The speed of the economic transformation could be a problem as well. Some economists are concerned that African countries – and developing countries generally – are moving into the service sector too early in their development trajectory and that this “premature deindustrialisation” may damage future growth prospects by depriving economies of the benefits of industrialisation for sustained growth and economic convergence. For example, if people are moving out of farming into hotel and restaurant work or street trading, especially informal jobs, the sectors they move into are likely to see productivity growth slowed by this influx of cheap labour.
And yet, despite all the readily available negative evidence, the Outlook argues that urbanisation could boost structural transformation – moving economic resources from low to higher productivity activities, essentially from traditional agriculture to manufacturing or services.
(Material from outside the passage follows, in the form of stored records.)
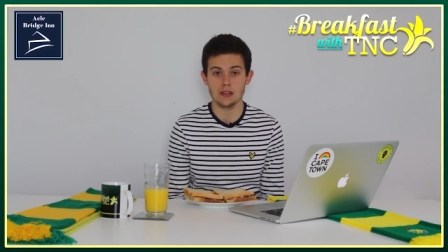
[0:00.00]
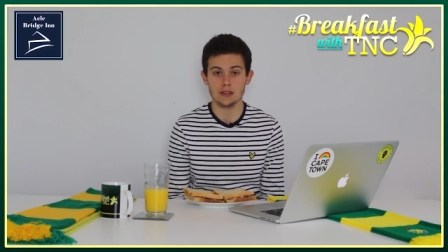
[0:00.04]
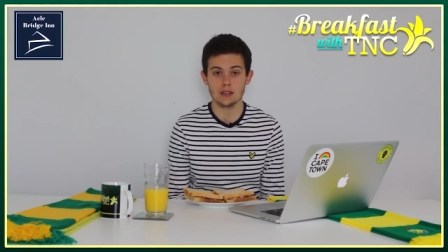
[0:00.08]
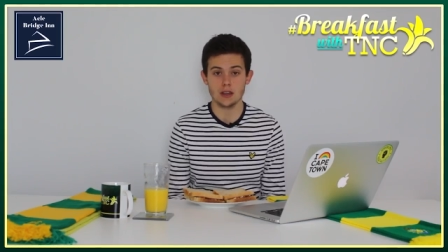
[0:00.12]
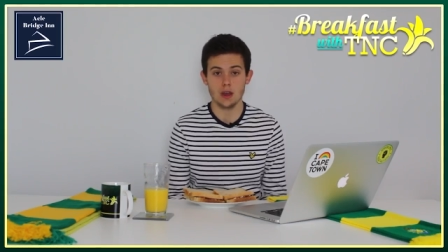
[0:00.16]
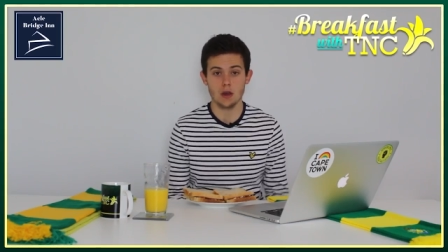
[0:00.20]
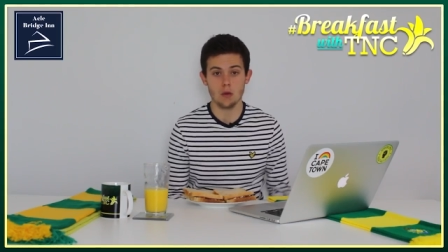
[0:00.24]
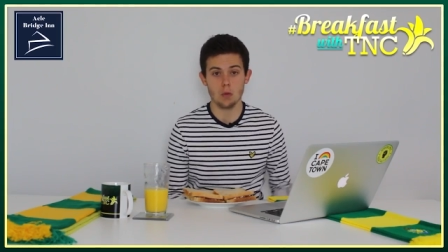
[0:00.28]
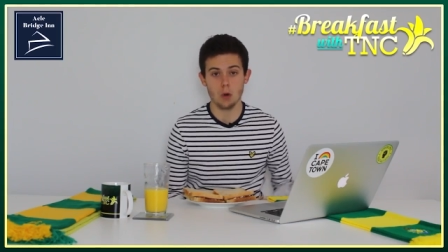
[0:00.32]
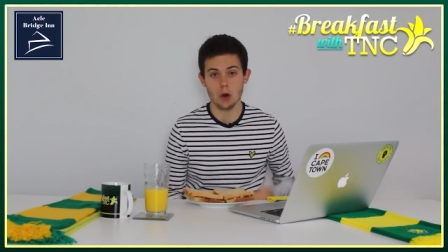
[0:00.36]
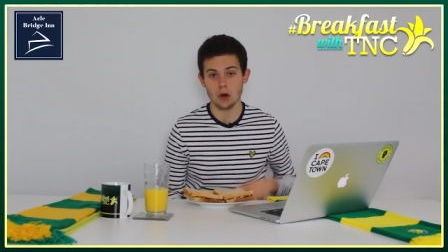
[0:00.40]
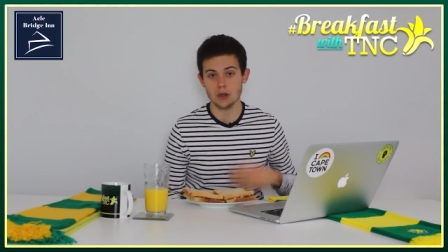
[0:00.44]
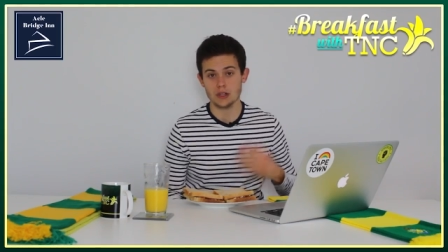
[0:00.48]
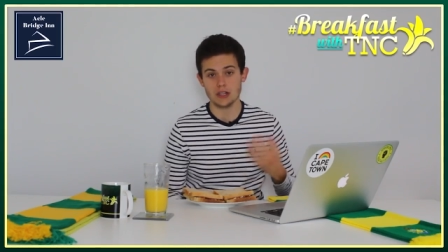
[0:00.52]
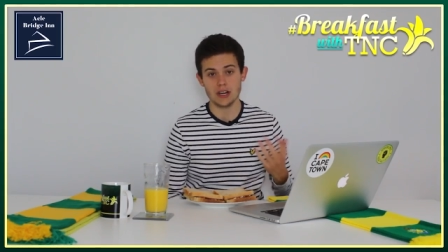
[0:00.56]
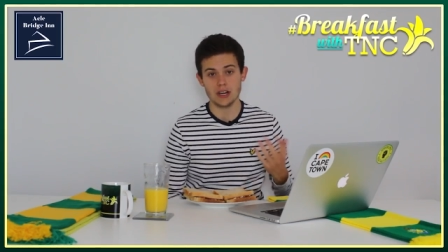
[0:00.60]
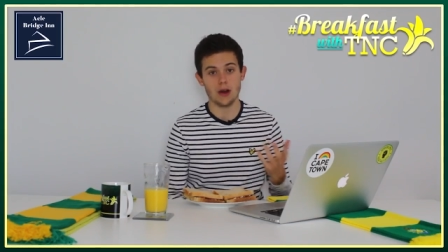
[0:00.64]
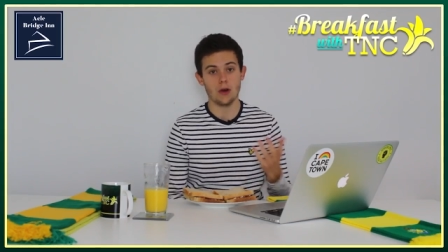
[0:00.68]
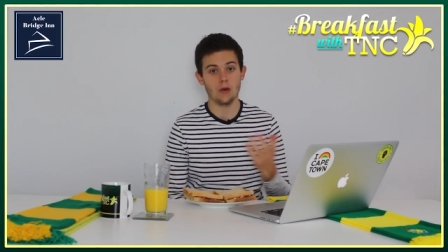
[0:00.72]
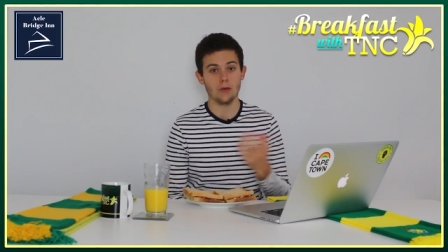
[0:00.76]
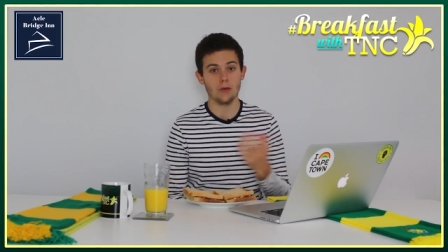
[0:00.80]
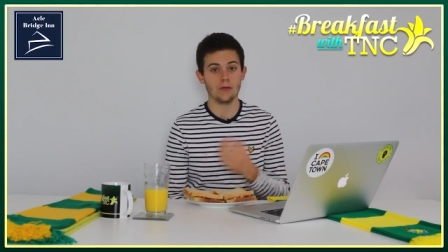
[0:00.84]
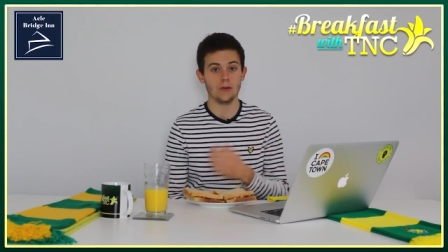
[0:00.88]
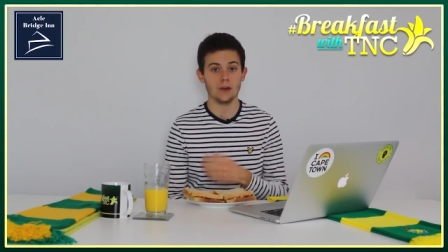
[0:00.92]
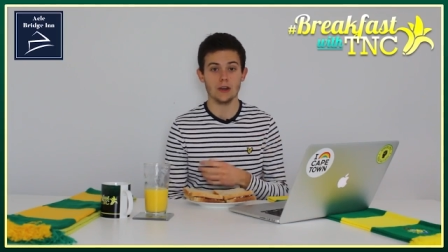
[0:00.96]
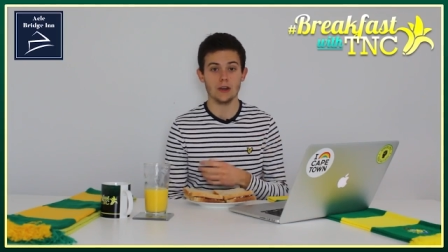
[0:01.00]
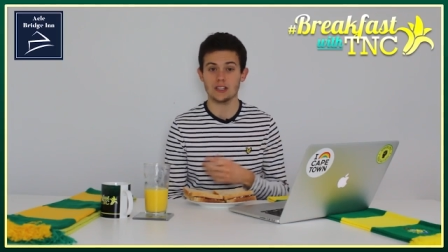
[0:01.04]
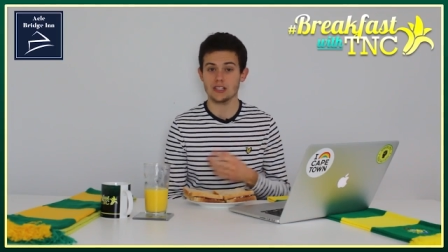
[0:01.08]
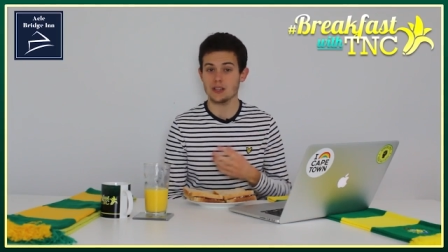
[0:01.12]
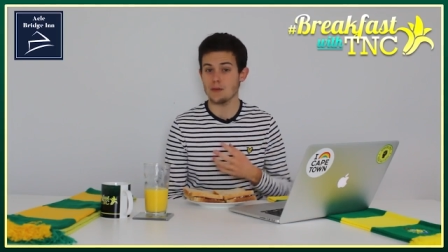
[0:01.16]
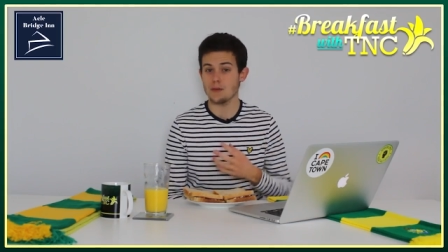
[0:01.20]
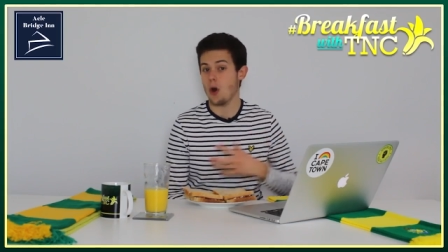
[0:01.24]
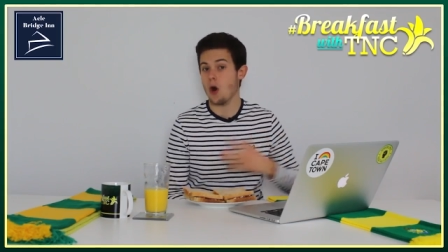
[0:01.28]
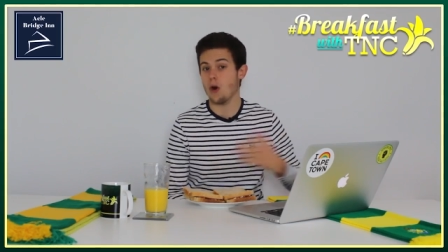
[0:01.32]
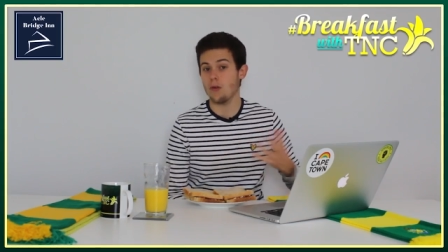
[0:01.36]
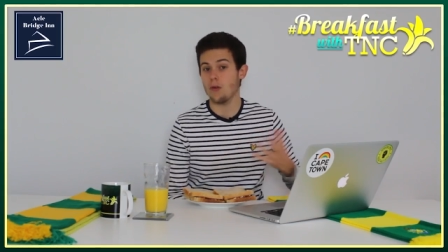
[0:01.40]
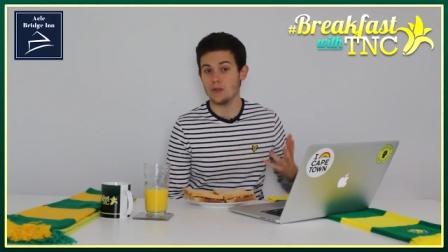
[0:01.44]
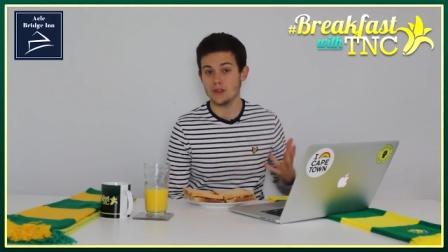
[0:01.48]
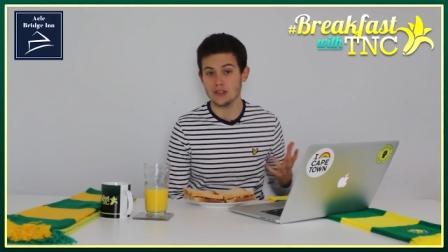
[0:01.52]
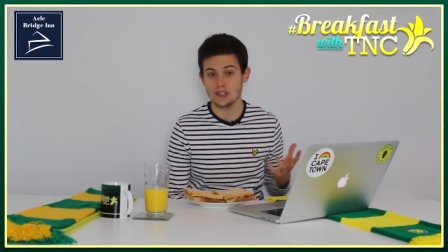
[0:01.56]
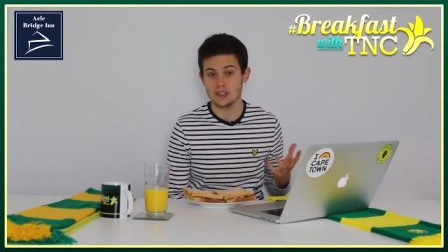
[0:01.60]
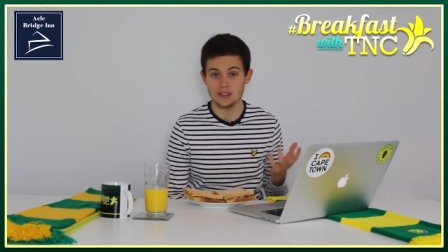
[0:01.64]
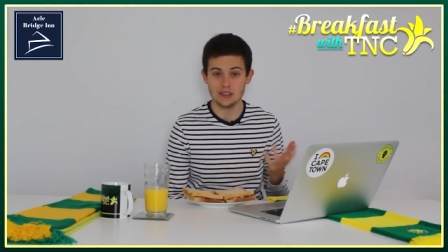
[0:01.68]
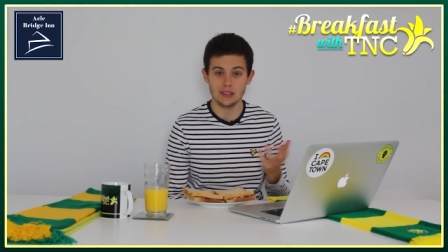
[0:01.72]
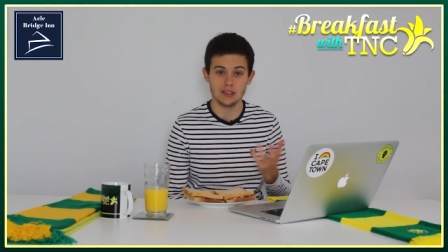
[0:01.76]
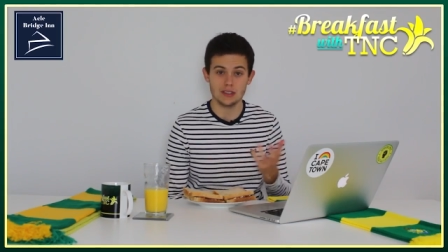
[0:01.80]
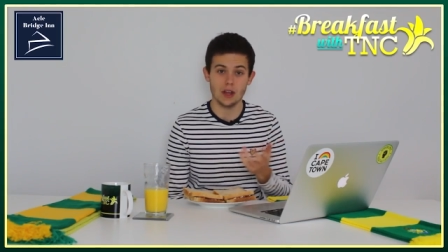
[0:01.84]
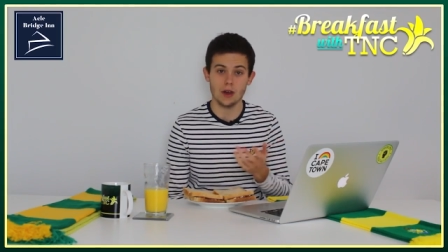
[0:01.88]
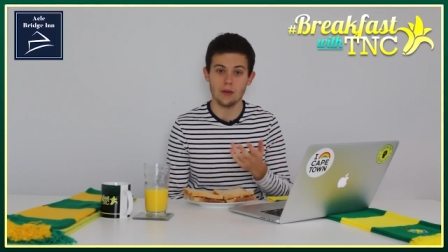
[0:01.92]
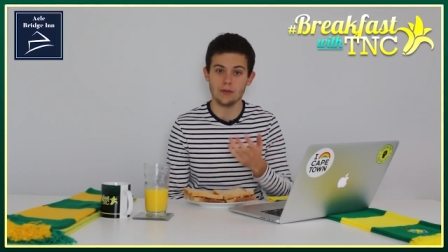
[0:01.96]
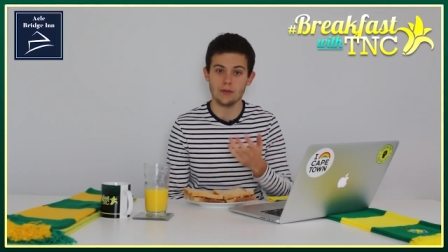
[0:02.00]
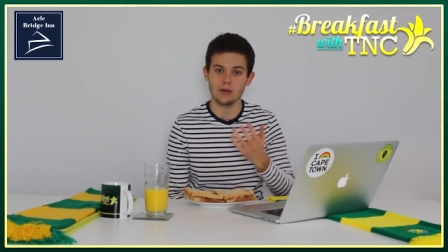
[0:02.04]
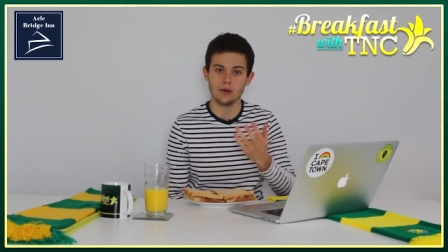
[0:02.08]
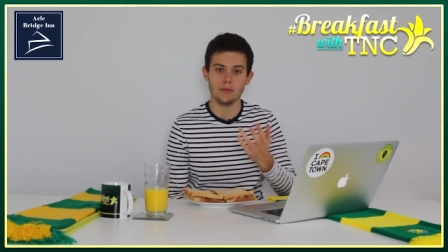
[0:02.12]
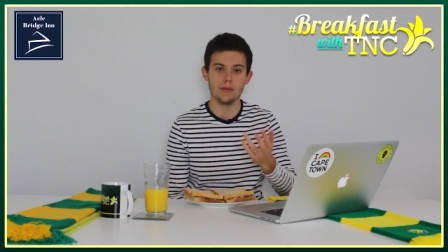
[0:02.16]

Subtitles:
So watch out for some offers and stuff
In part, this view is based on economic history. Cities everywhere have traditionally provided “a large and diversified pool of labour, a more dynamic local market, more cost-effective access to suppliers and specialised services, lower transaction costs, more diversified contact networks and greater knowledge-sharing opportunities, and an environment that encourages innovation”.
They are also ideal for cashing in on one of the trends defining the new economy. Often this is referred to as the “sharing economy”, but as Diane Coyle argued at an OECD seminar earlier this year, “matching” is a better term to describe what platforms like Uber or AirBnB do – they match the demand for something to those supplying it. Cities help firms match their requirements for labour, materials, and premises better than towns or rural area. Larger markets bring more choices and opportunities. Cities also afford firms access to a wider range of shared services and infrastructure because of the scale of activity. Firms gain from the superior flow of information in cities, which promotes more learning and innovation, and results in higher value-added products and processes.
Bayo Olupohunda recognises this, arguing that if well-managed, Lagos could be efficient, “enabling economies of scale and network effects. Furthermore, the proximity and diversity of people as seen in Lagos can spark innovation and create employment, as exchanging of ideas breeds new ideas”. He also recognises that these benefits don’t come automatically though, and that “the availability and quality of infrastructure are at the core of many of the challenges faced by a rapidly urbanized Lagos.”
The Outlook makes the same diagnosis for African cities in general, citing three policy-related issues: public and private actors have not sufficiently upgraded the urban infrastructure; steadily high fertility rates in urban areas have contributed to overcrowding through fast urban growth; and dysfunctional real estate markets have led to the explosion of informal housing. To tackle the problems, governments and the private sector will have to invest twice as much by 2050 as they have since the years of independence, but policies to restrain urbanisation have tended to be more popular than policies to use urbanisation to boost structural transformation.
This may be changing. The Draft Africa Common Position on Habitat III, the Third UN Conference on Housing and Sustainable Urban Development taking place in October, states that Sustainable Development Goal 11 to make cities and human settlements inclusive, safe, resilient and sustainable, “needs to be considered together with goals 8, 9 and 10 on matters relating to promoting economic growth as well as full and productive employment; building infrastructure, industrialization and innovation, as well as reducing inequality within and between countries”.